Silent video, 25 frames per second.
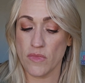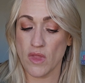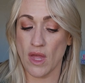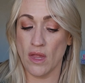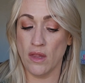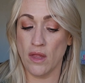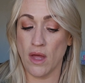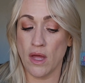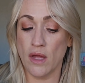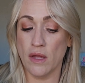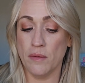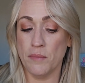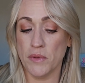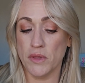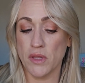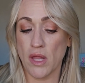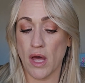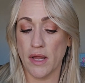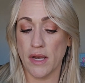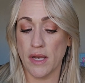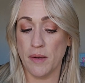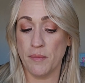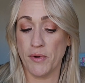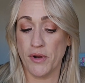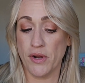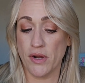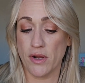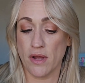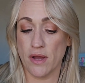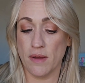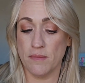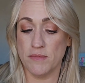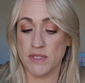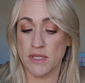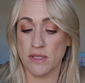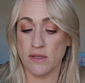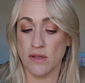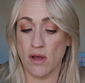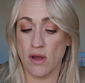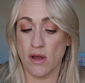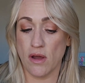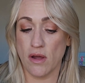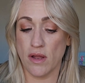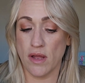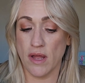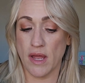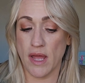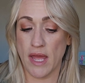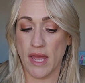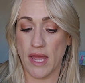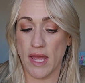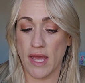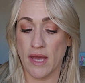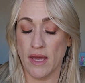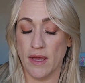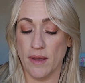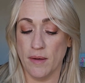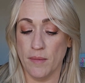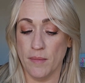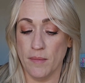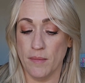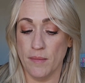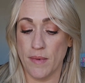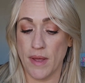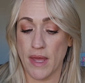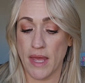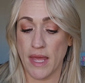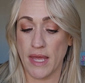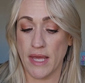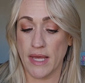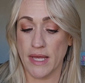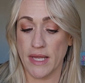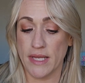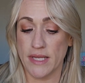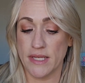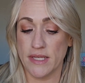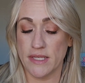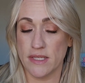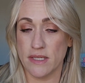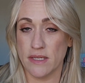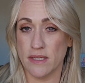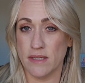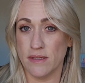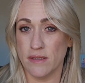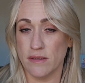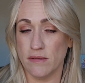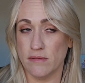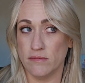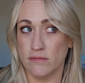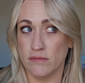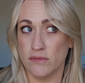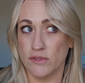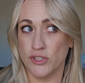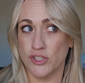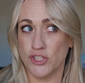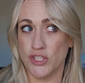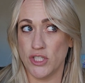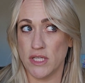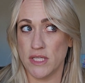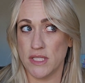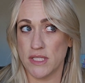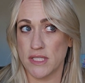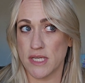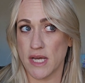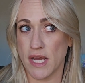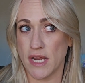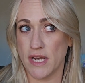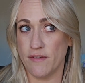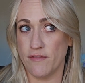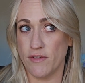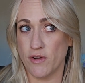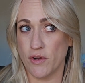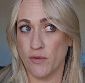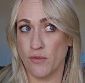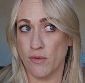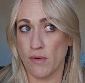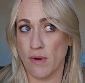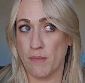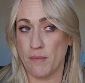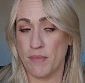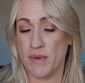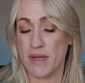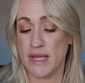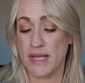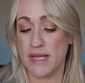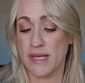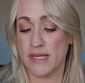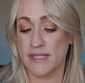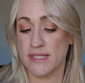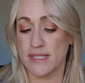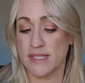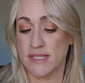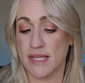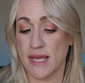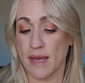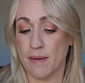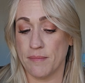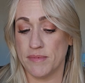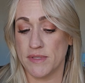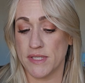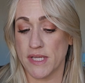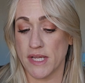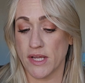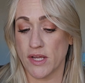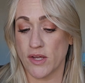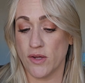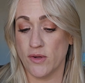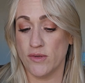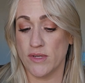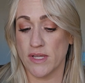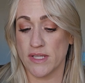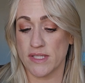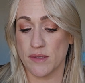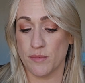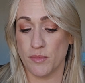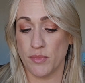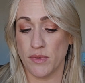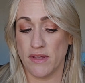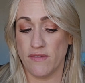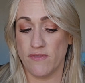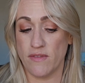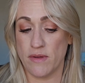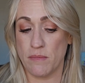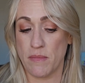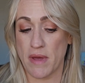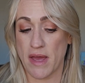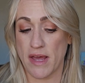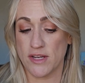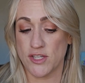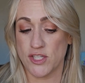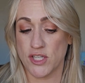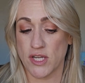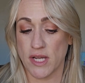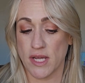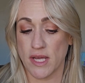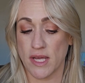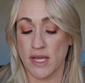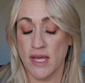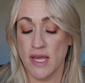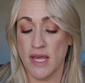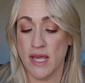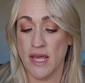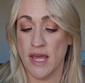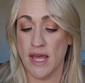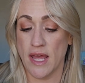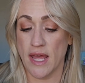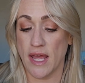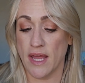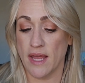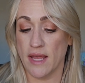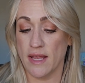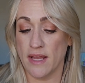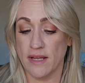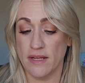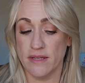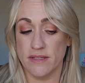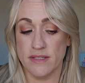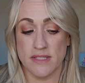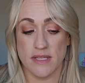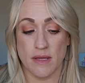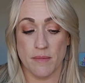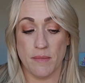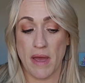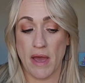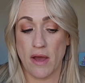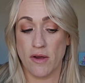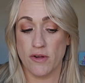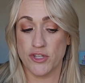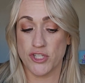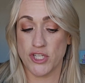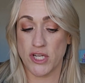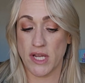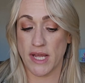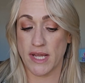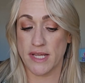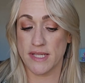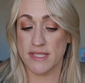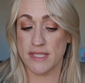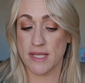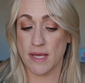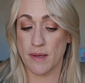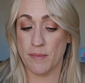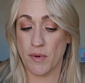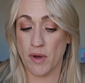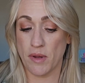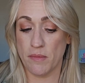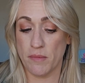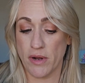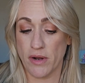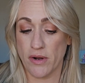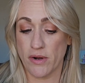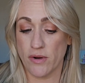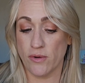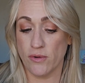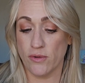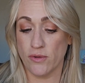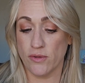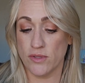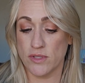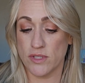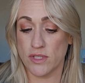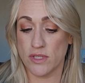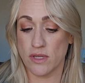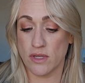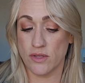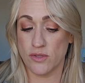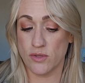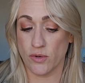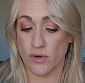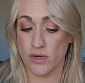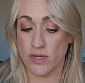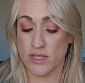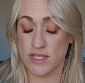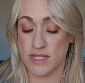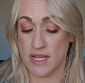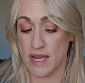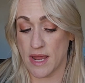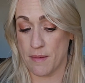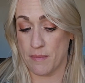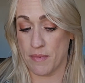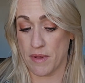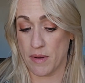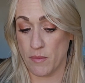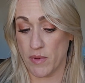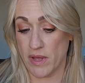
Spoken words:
Lottie Burke comes along, and she's kind of a grumpy skeptic who doesn't believe in magic, and somehow she ends up on Marigold's doorstep, and we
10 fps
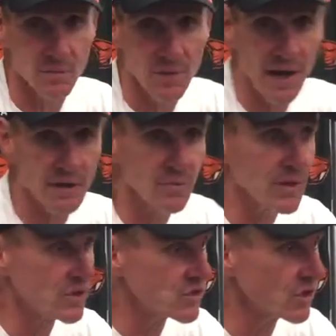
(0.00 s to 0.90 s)
I'm proud of them.
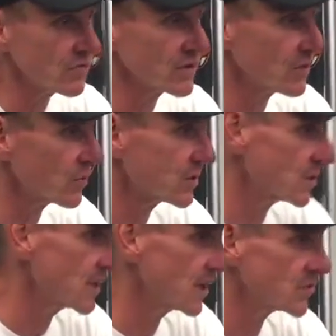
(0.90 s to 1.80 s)
They deserve it. They worked
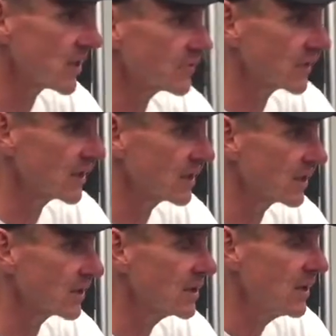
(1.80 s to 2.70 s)
their tails off to get
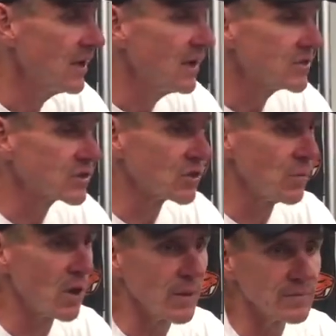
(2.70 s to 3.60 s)
here. It's a good
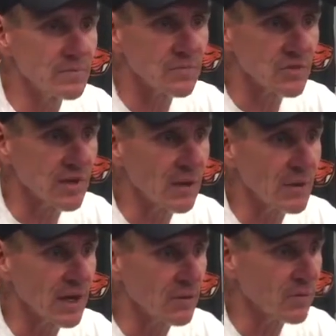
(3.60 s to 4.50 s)
moment. So now
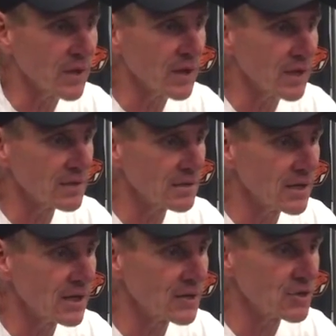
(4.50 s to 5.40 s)
we got to, we got to
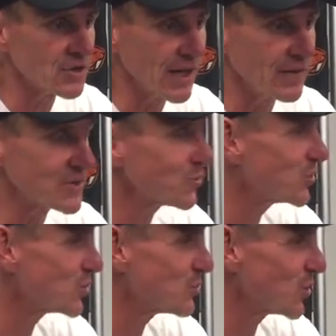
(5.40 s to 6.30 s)
uh, understand that's
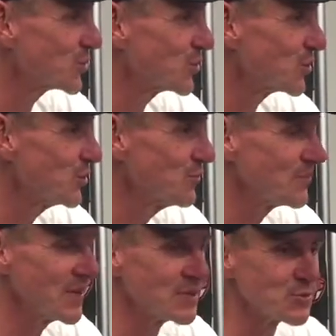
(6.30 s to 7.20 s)
what you're supposed to do
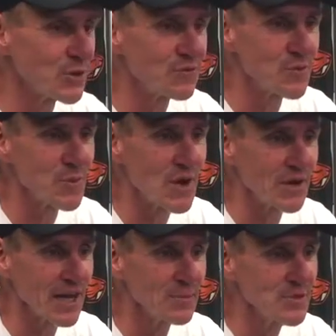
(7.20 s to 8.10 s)
is win
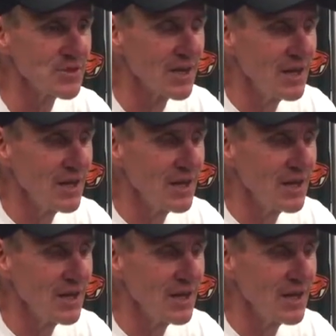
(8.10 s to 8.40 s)
football games.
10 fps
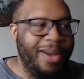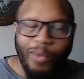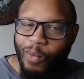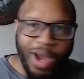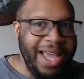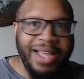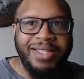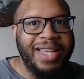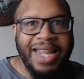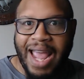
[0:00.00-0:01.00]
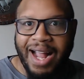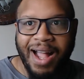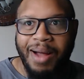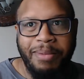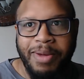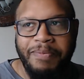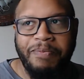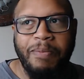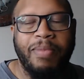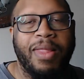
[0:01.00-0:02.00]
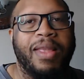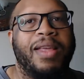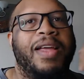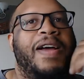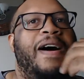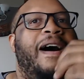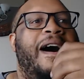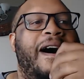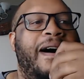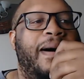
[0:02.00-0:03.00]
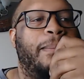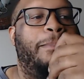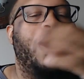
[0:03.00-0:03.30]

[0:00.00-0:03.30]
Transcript: We didn't see that coming. Um,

───

Output a verbatim copy of all entries above; no pictures go in it.

Silent video, 25 frames per second.
Spoken words:
Lottie Burke comes along, and she's kind of a grumpy skeptic who doesn't believe in magic, and somehow she ends up on Marigold's doorstep, and we
10 fps
(0.00 s to 0.90 s)
I'm proud of them.
(0.90 s to 1.80 s)
They deserve it. They worked
(1.80 s to 2.70 s)
their tails off to get
(2.70 s to 3.60 s)
here. It's a good
(3.60 s to 4.50 s)
moment. So now
(4.50 s to 5.40 s)
we got to, we got to
(5.40 s to 6.30 s)
uh, understand that's
(6.30 s to 7.20 s)
what you're supposed to do
(7.20 s to 8.10 s)
is win
(8.10 s to 8.40 s)
football games.
10 fps
[0:00.00-0:01.00]
[0:01.00-0:02.00]
[0:02.00-0:03.00]
[0:03.00-0:03.30]

[0:00.00-0:03.30]
Transcript: We didn't see that coming. Um,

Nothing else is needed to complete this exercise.